For many years, I’ve given a series of talks (often to foreign executives and government officials) about why Silicon Valley turned into Silicon Valley. Everyone assumes it’s the obvious stuff about lots of venture capital or access to good colleges. And so they try to mimic that, back where they came from. But as you dig down into the Silicon Valley story, you quickly realize that, while those things helped, the true secret sauce is the easy job mobility here, with people constantly shifting jobs — and sharing ideas across many different companies. What comes out of that is more innovation and the important big breakthroughs that have made this entire industry possible. A few top execs, led by Steve Jobs, tried to throw sand in those wheels, stupidly believing that it was more important to protect poaching of their own employees, ignoring how that also limited their own ability to cross-fertilize ideas and bring in top performers from other companies.

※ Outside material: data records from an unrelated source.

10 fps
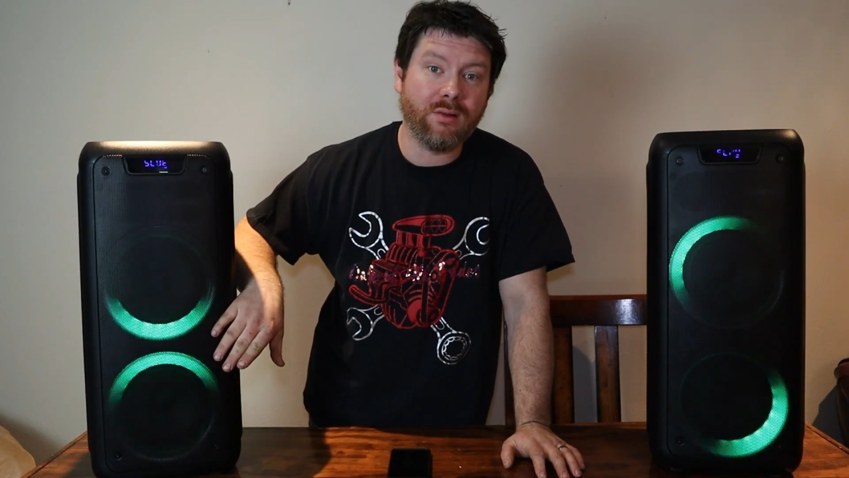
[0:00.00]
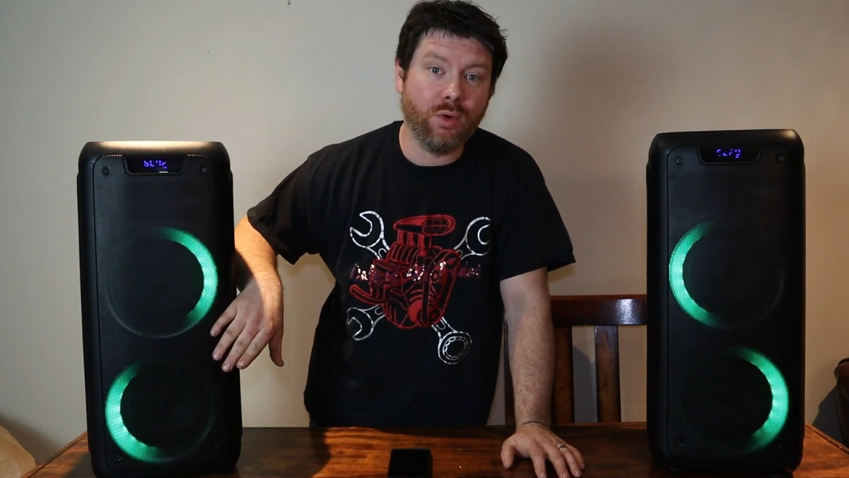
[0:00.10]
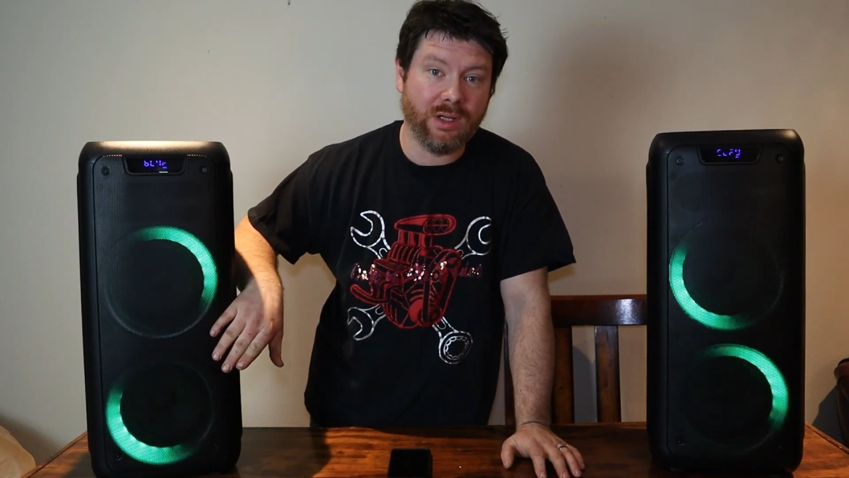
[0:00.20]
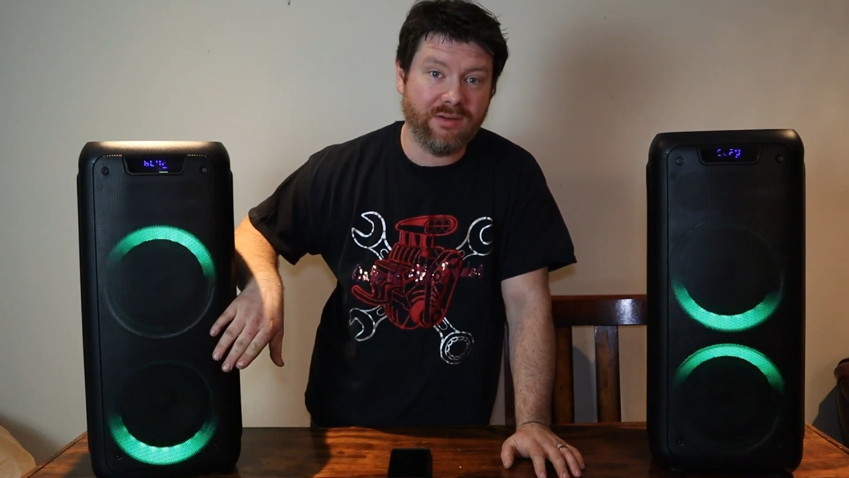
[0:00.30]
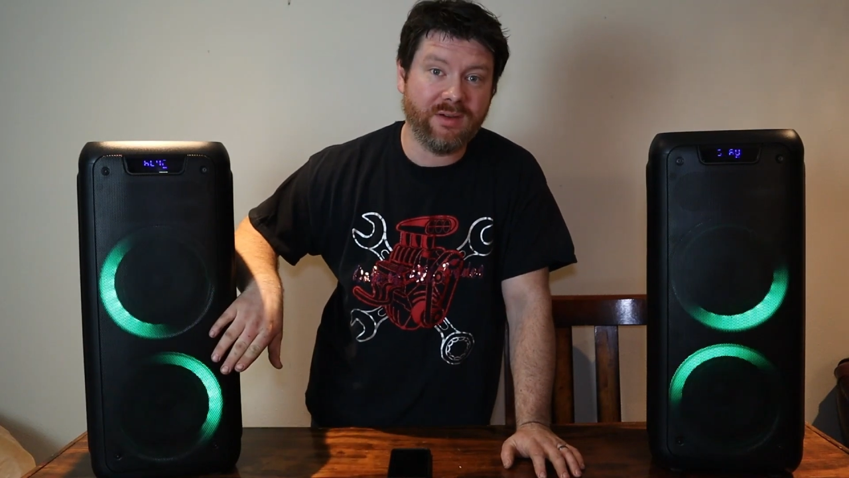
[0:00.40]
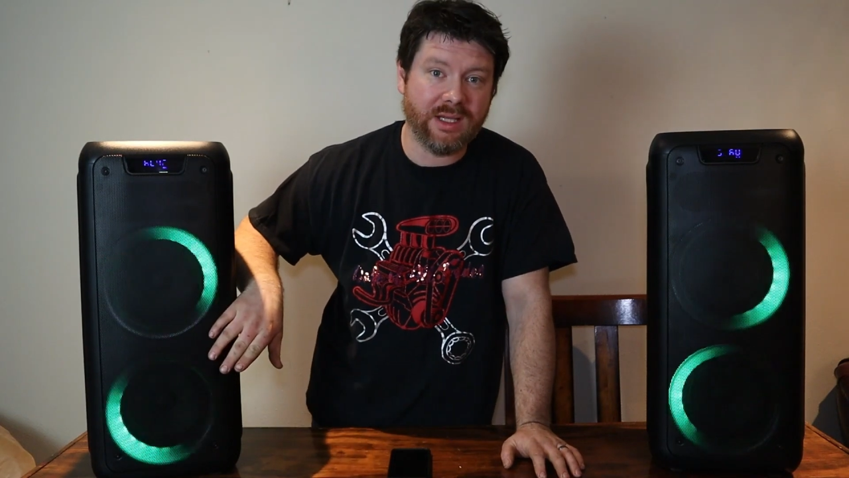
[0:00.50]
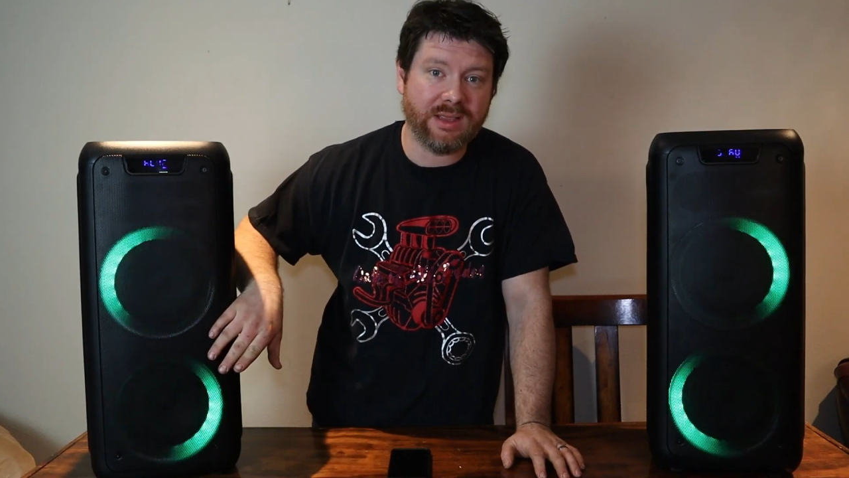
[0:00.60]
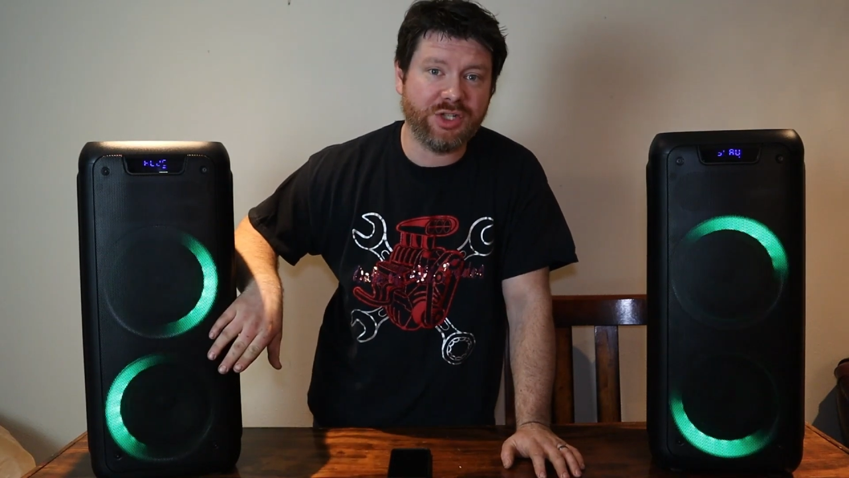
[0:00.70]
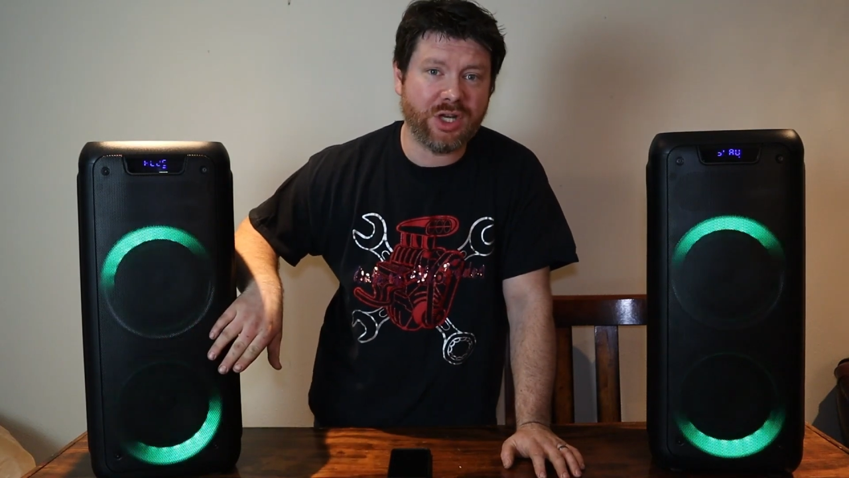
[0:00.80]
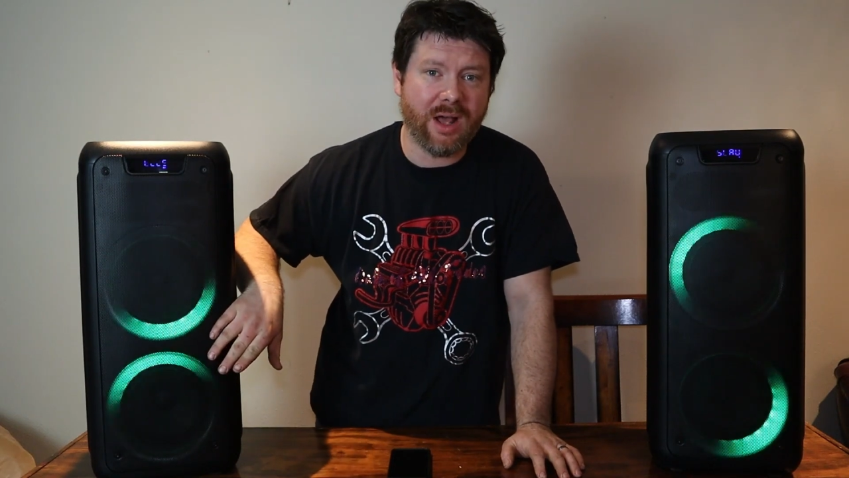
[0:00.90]
will even get
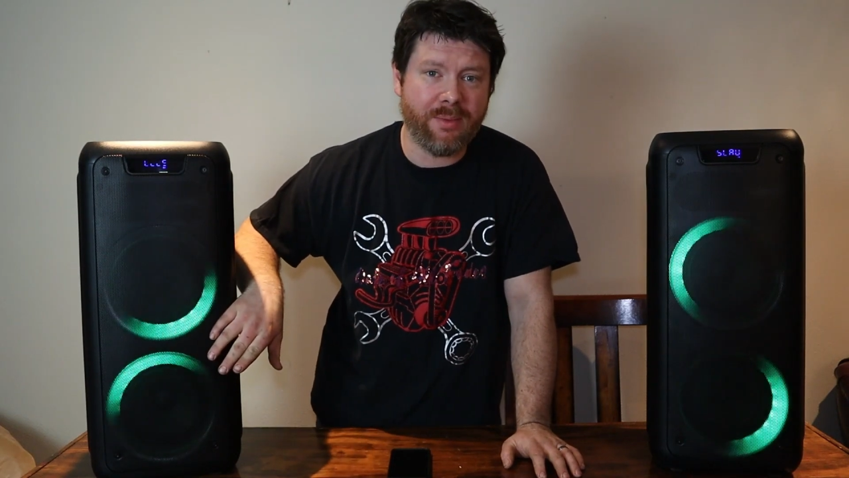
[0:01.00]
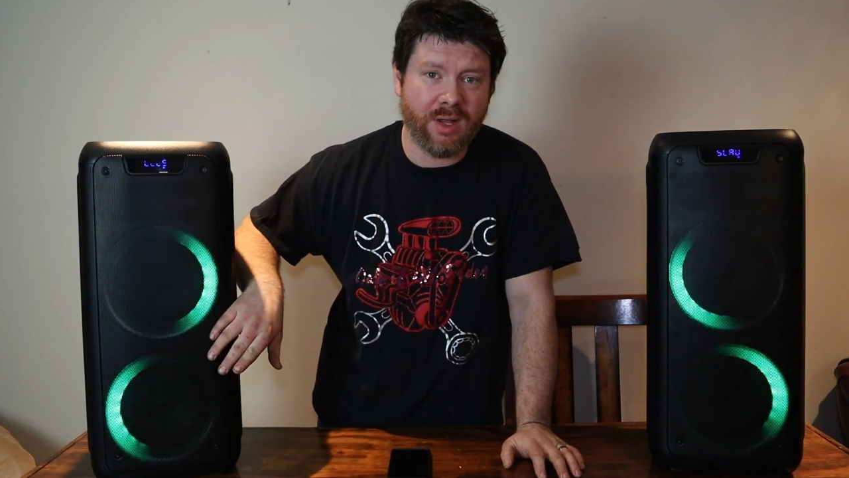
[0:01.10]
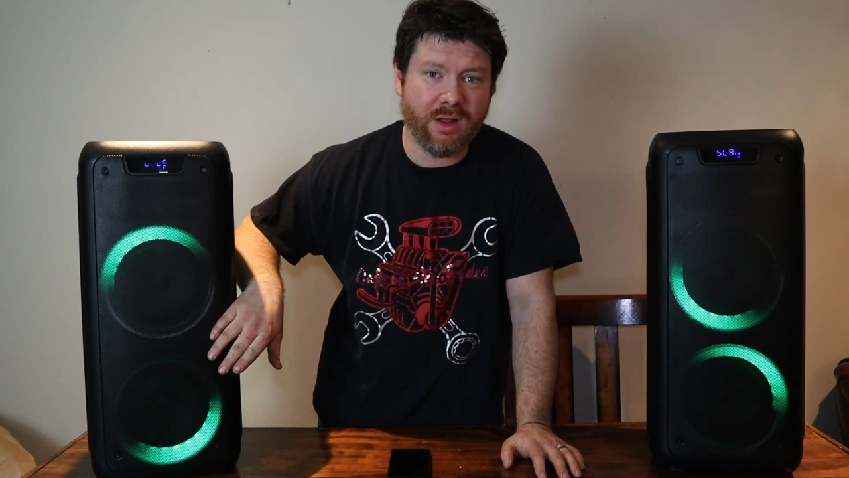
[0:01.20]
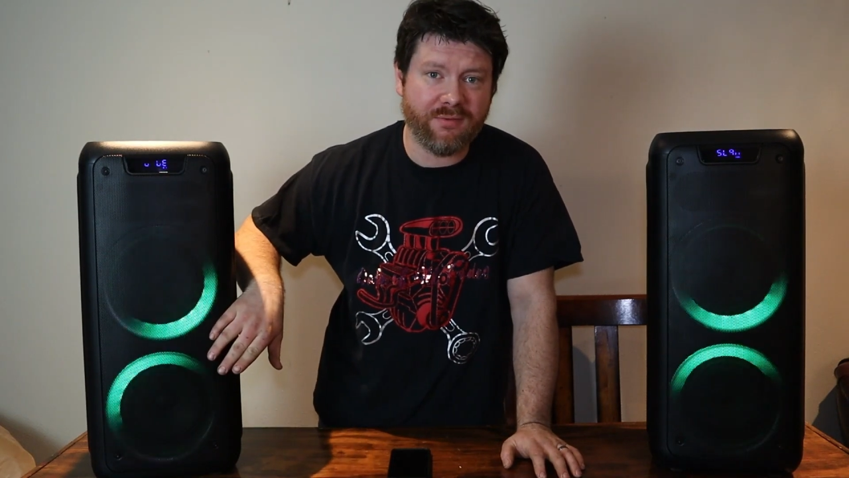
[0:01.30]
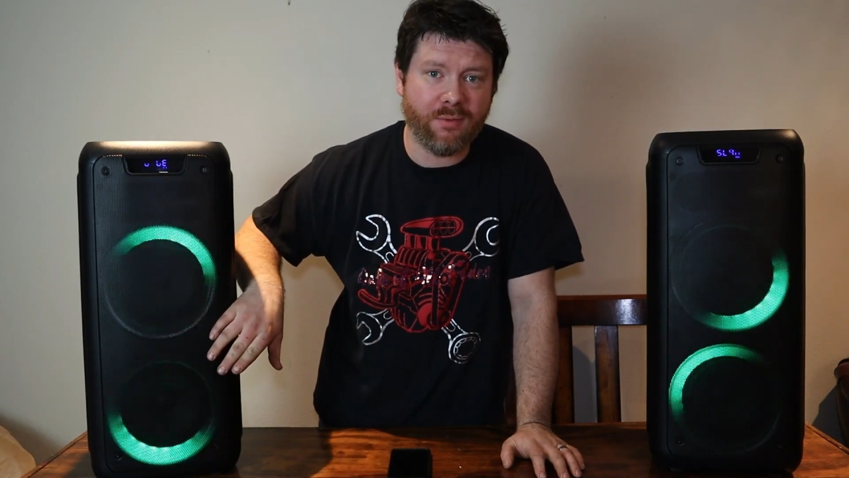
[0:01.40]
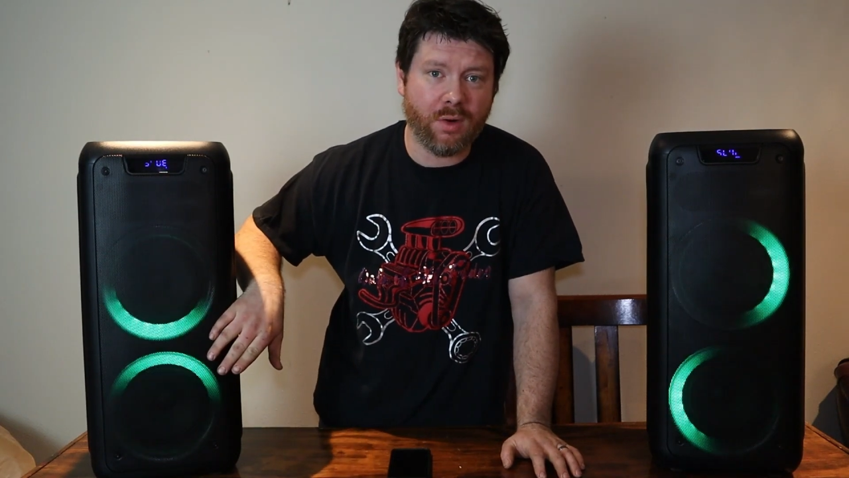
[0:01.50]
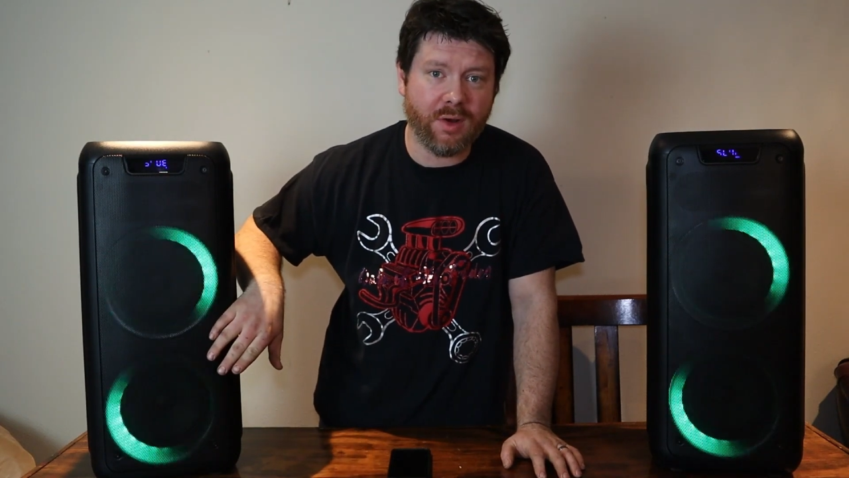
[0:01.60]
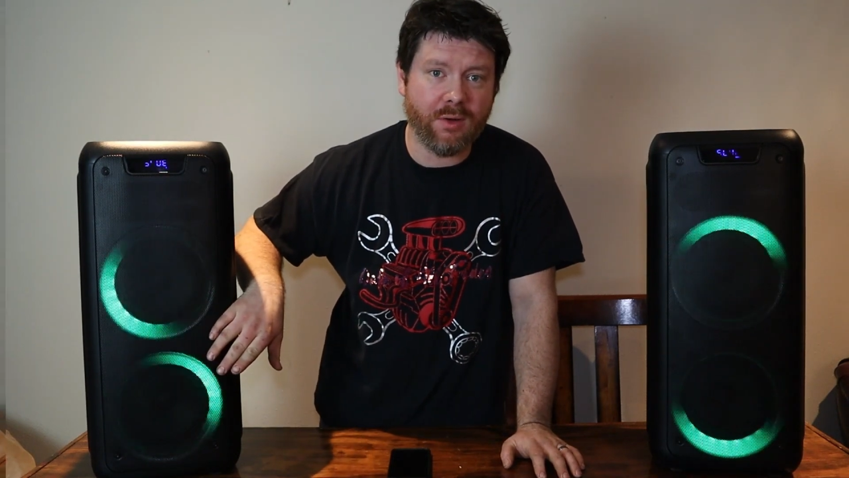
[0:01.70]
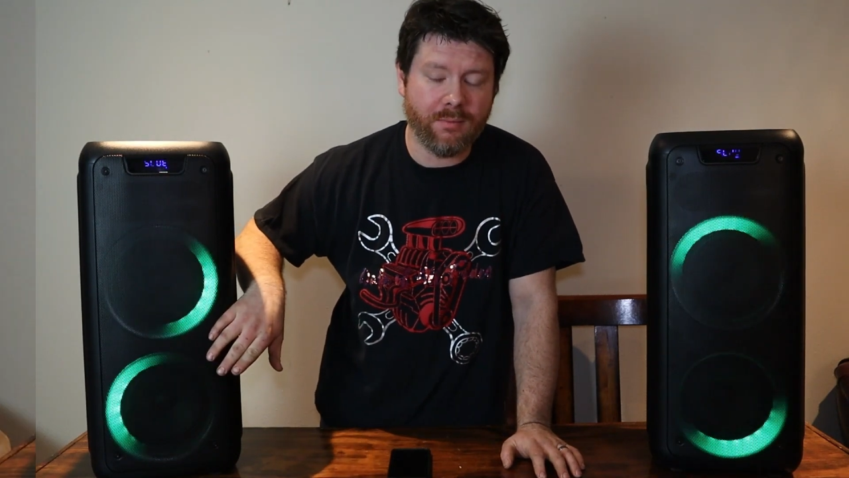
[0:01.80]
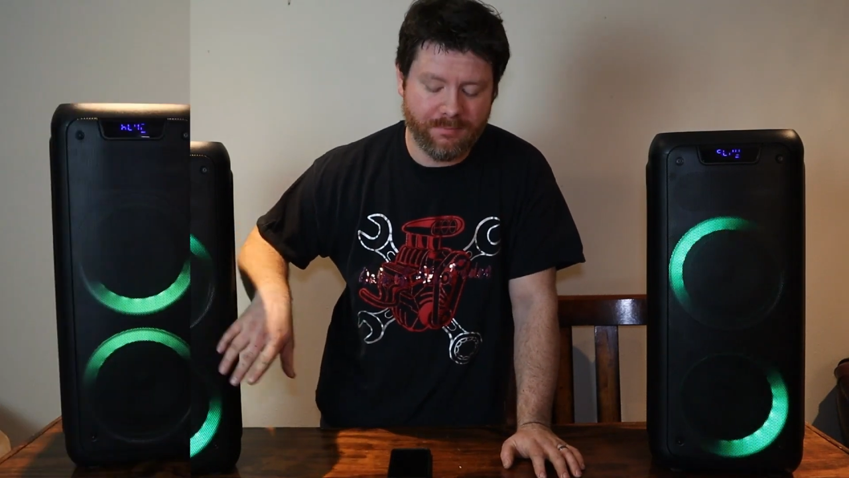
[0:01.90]
the job done for you.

The history of Silicon Valley is littered with stories of job hopping, employment diasporas and the like. Look at how many successful companies that were formed in the past decade have some connection to PayPal, for example. Easy job mobility is a key factor in Silicon Valley to allow innovation to happen, and hopefully this ugly incident puts the issue behind the tech industry, and they can go back to actually innovating.